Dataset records
BEGIN
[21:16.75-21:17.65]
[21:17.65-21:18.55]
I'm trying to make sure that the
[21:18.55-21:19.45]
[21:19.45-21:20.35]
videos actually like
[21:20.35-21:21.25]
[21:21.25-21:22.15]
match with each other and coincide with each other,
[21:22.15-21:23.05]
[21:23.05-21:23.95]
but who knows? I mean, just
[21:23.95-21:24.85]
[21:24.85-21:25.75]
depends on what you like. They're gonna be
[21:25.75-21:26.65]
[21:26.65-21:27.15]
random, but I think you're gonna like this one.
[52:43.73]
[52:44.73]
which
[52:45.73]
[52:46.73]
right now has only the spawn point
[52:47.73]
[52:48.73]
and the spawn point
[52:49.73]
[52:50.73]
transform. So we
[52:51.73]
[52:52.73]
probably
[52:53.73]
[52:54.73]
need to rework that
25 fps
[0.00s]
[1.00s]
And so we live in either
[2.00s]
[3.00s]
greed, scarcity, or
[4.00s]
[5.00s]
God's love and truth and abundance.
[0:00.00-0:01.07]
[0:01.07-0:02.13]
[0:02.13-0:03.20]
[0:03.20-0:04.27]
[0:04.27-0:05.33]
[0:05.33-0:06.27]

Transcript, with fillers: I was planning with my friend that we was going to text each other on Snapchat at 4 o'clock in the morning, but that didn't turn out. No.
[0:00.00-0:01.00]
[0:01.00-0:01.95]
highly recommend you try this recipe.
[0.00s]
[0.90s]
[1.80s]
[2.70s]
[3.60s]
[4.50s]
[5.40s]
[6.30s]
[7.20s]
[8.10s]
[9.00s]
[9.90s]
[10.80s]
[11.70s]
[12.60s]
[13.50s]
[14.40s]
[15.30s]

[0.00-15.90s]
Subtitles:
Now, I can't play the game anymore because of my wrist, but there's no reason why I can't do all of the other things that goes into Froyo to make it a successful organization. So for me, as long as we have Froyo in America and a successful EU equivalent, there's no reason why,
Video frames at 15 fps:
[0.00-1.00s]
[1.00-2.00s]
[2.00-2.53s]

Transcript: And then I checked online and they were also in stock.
END
Among the lines above, some may hold the string "Transcript". State how many, giving the number alone.

* _Task answer_:
2